Deep Learning Models -- A collection of various deep learning architectures, models, and tips for TensorFlow and PyTorch in Jupyter Notebooks.

In [1]:
%load_ext watermark
%watermark -a 'Sebastian Raschka' -v -p torch
Sebastian Raschka 

CPython 3.6.8
IPython 7.2.0

torch 1.0.1.post2

Model Zoo -- CNN Gender Classifier (VGG16 Architecture, CelebA) with Data Parallelism

There are multiple ways of leveraging multiple GPUs when using PyTorch. One of these approaches is to send a copy of the model to each available GPU and split the minibatches across using DataParallel.

To break it down into conceptual steps, this is what DataParallel does

  1. each GPU performs a forward pass on a chunk of the minibatch (on a copy of the model) to obtain the predictions;
  2. the first/default GPU gathers these predictions from all GPUs to compute the loss of each minibatch-chunk with respect to the true labels (this is done on the first/default GPU, because we typically define the loss, like torch.nn.CrossEntropyLoss outside the model);
  3. each GPU then peforms backpropagation to compute the gradient of the loss on their-subbatch with respect to the neural network weights;
  4. the first GPU sums up the gradients obtained from each GPU (computer engineers usually refer to this step as "reduce");
  5. the first GPU updates the weights in the neural network via gradient descent and sends copies to the individual GPUs for the next round.

While the list above may look a bit complicated at first, the DataParallel class automatically takes care of it all, and it is very easy to use in practice.

Data Parallelism vs regular Backpropagation

Note that using DataParallel will result in slightly different models compared to regular backpropagation. The reason is that via data parallelism, we combine the gradients from 4 individual forward and backward runs to update the model. In regular backprop, we would update the model after each minibatch. The following figure illustrates regular backpropagation showing 2 iterations:

The next figure shows one model update iteration with DataParallel assuming 2 GPUs:

Implementation Details

To use DataParallel, in the "Model" section (i.e., the corresponding code cell) we replace

model.to(device)

with

model = VGG16(num_features=num_features, num_classes=num_classes)
if torch.cuda.device_count() > 1:
    print("Using", torch.cuda.device_count(), "GPUs")
    model = nn.DataParallel(model)

and let the DataParallel class take care of the rest. Note that in order for this to work, the data currently needs to be on the first cuda device, "cuda:0". Otherwise, we will get a RuntimeError: all tensors must be on devices[0]. Hence, we define device below, which we use to transfer the input data to during training. Hence, make sure you set

device = torch.device("cuda:0")

and not

device = torch.device("cuda:1")

(or any other CUDA device number), so that in the training loop, we can use

for i, (features, targets) in enumerate(data_loader):

        features = features.to(device)
        targets = targets.to(device)

If you look at the implementation part

#### DATA PARALLEL START ####

model = VGG16(num_features=num_features, num_classes=num_classes)
if torch.cuda.device_count() > 1:
    print("Using", torch.cuda.device_count(), "GPUs")
    model = nn.DataParallel(model)

#### DATA PARALLEL END ####

model.to(device)

#### DATA PARALLEL START ####


cost_fn = torch.nn.CrossEntropyLoss()  
optimizer = torch.optim.Adam(model.parameters(), lr=learning_rate)

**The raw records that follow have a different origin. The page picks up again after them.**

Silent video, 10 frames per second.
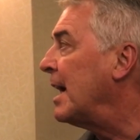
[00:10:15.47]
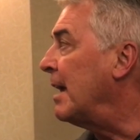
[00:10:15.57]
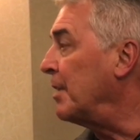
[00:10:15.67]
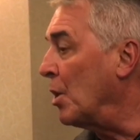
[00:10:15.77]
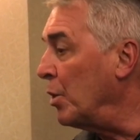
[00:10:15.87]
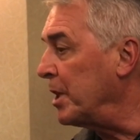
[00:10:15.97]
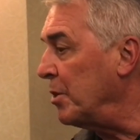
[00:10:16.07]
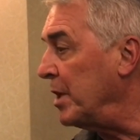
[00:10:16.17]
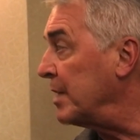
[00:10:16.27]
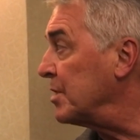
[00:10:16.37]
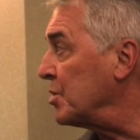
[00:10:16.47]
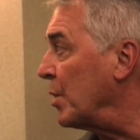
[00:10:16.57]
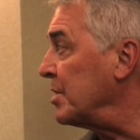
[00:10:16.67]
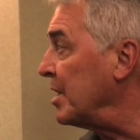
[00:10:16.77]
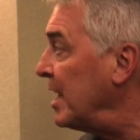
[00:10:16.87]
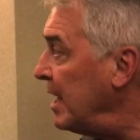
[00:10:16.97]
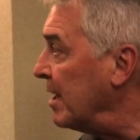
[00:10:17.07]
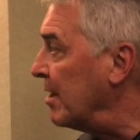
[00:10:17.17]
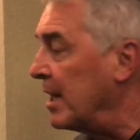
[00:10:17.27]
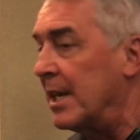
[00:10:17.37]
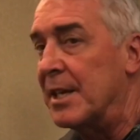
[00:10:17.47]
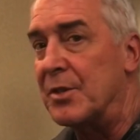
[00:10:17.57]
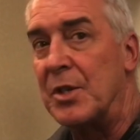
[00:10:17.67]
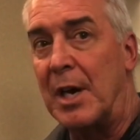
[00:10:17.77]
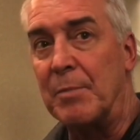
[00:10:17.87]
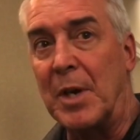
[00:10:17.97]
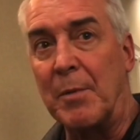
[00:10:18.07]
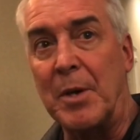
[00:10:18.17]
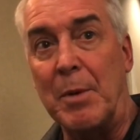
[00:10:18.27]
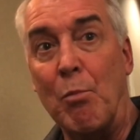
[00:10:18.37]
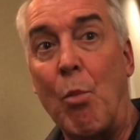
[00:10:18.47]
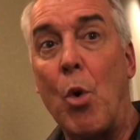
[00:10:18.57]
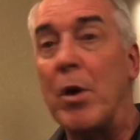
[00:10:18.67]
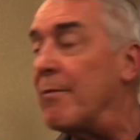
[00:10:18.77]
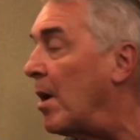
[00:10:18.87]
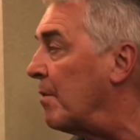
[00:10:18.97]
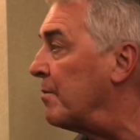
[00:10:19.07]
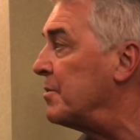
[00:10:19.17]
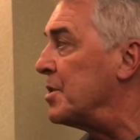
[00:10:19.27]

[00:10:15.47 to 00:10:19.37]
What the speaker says: and the only unique situation here is I'm going to be more involved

you notice that the CrossEntropyLoss (we could also use the one implemented in nn.functional) is not part of the model. Hence, the loss will be computed on the device where the target labels are, which is the default device (usually the first GPU). This is the reason why the outputs are gathered on the first/default GPU. I sketched a more detailed outline of the whole process below:

Speed Comparison

  • Using the same batch size as in the 1-GPU version of this code, means that if we have four GPUs, the 64-batch dataset gets split into four 16-batch sized datasets that will be distributed across the different GPUs. I noticed that the computation time is approximately half for 4 GPUs compared to 1 GPU (using GeForce 1080Ti cards).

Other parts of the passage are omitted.